Summary
Prior to Deep Sea Drilling Project (DSDP) Leg 93 (1983), drill data along the continental rise of the Atlantic margin of the United States were quite limited compared to those of the adjacent continental shelf and the deeper, more seaward expanses of the North American Basin. Interpretations of the geologic history and of processes that controlled sedimentation along the rise were strongly dependent on studies of seismic reflection profiles. DSDP Leg 93 drilled deep holes on both the lower and upper rise, allowing correlation with commercial wells on land and offshore (as well as with subsequent DSDP Leg 95 holes along the ‘New Jersey Transect’) and providing the first down dip suite of drill holes across a passive continental margin from the coastal plain to the abyssal plain.
Site 603 on the lower rise 270 miles east of Cape Hatteras was cored nearly continuously over 1585 m to Berriasian pelagic limestones. It intersected an extensive Lower Cretaceous deep-sea fan complex which provides new information on the petroleum potential of the rise. Hauterivian to early Aptian in age, this 208 m interval of interbedded limestones, sand and blackshale turbidites calls into question the existence of any post Valanginian reefs along the Baltimore Canyon Trough. Less extensive terrigenous turbidites were encountered as far up in the section as the Cretaceous-Tertiary (K-T) boundary. The K-T boundary is marked by a current-laminated sand rich in dark, 1 mm diameter spherules which may denote an extraterrestrial impact event.
DSDP Sites 604 and 605 on the upper rise, the first along the ‘New Jersey Transect’, are located some 100 miles south-east of Atlantic City, New Jersey. Hole 605, drilled 816.7 m down to mid-Maestrichtian limestones, penetrated a near complete Cretaceous-Tertiary boundary section, above which 20 m of lower Palaeocene are separated by a disconformity from an expanded 175 m Palaeocene sequence. Terrigenous silts and glauconite at the K-T boundary and immediately above suggest either significant sea-level change, increased current erosion along the adjacent shelf and slope, increased terrigenous input caused by decreased vegetation, a high energy event (tsunami?), or some combination of these possible factors.
Site 604, 3 miles seaward of Site 605, was terminated by unstable hole conditions at 294.5 m within a unit of Miocene glauconitic sands and debris flows. Emplaced largely during the Tortonian (8.2–10.0 Ma; Vail cycle TM3.1), these upper Miocene sediments contain shelf-derived gravels, exotic blocks of Eocene chalk (up to 50 cm across) eroded from the adjacent slope, and clasts of middle and upper Miocene carbonates or silts derived from canyon walls or shallow water strata upslope. Study of closely spaced, high resolution seismic profiles suggests that large-scale regional erosion (canyon cutting), which is related to the debris flows, began during the late middle Miocene.

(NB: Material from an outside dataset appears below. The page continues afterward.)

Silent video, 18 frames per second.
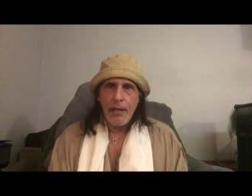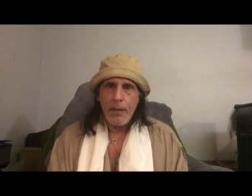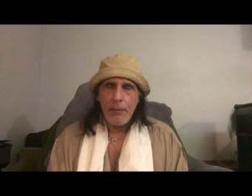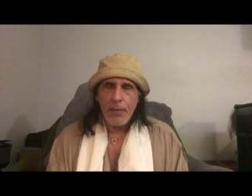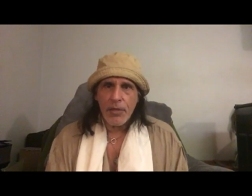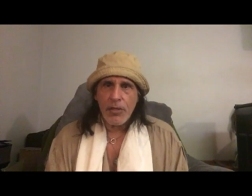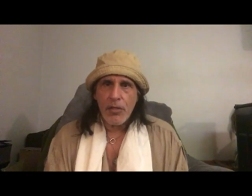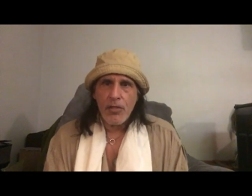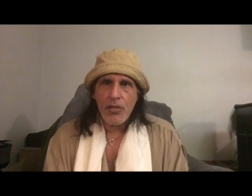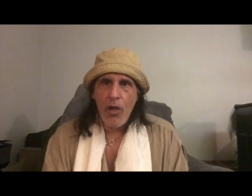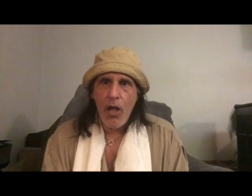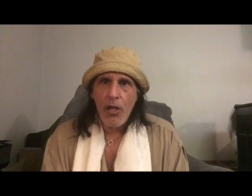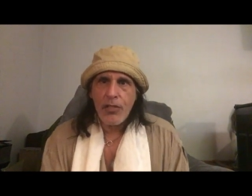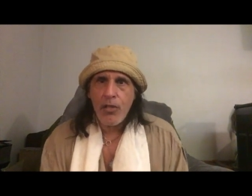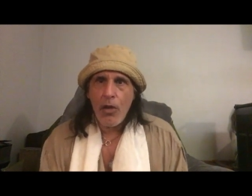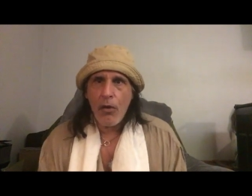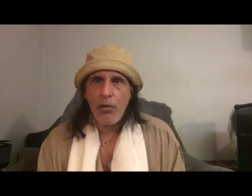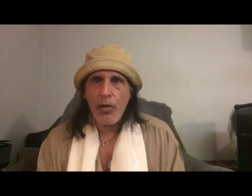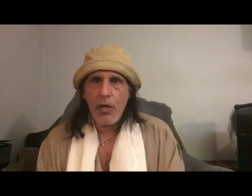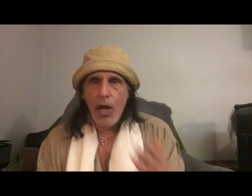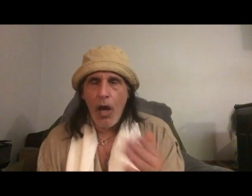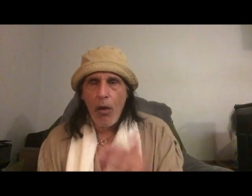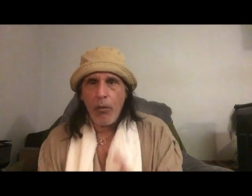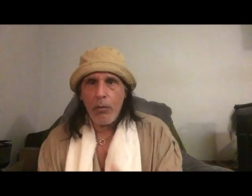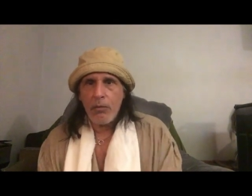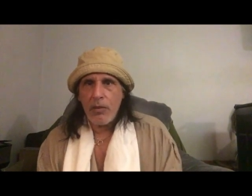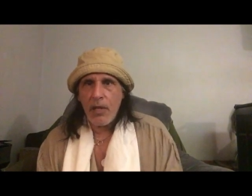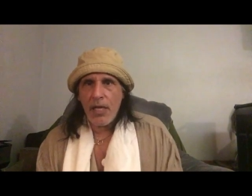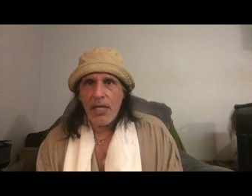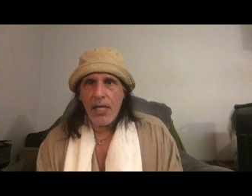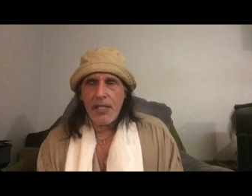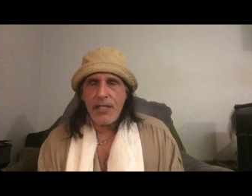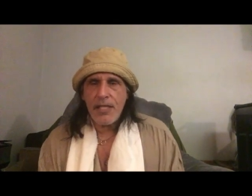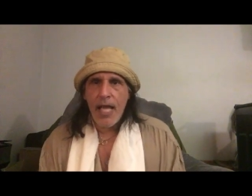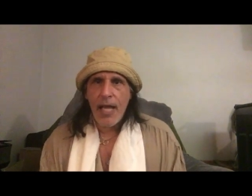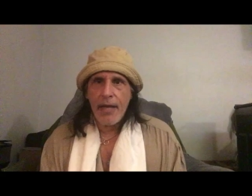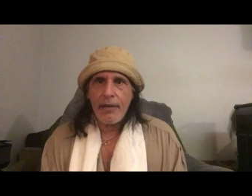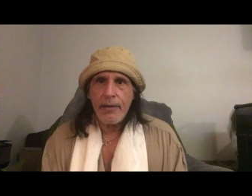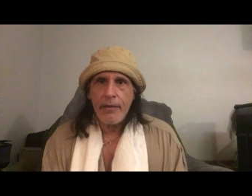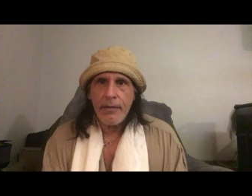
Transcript: But there's also, you know, like I said,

On the lower rise, turbiditic silts and clays began to accumulate rapidly during the middle Miocene. Under the influence of a strengthening Western Boundary Undercurrent, these were deposited as muddy contourites in antidune-like sediment waves which, at site 603, grew rapidly with no appreciable break in sedimentation until at least early Pleistocene times to form the present Lower Continental Rise Hills of the Hatteras Outer Ridge (HOR). The somewhat elevated edge of the Lower Continental Rise Terrace formed as a natural levee behind which the coarser portions of the terrigenous turbidites were ponded to form the terrace. No coarse clastics that bypassed the pond were deposited with the clays of the HOR at this locality.
Throughout the study, seismic sequence boundaries of the upper and lower continental rise were calibrated and correlated with continental margin unconformities as well as with deep sea reflection horizons.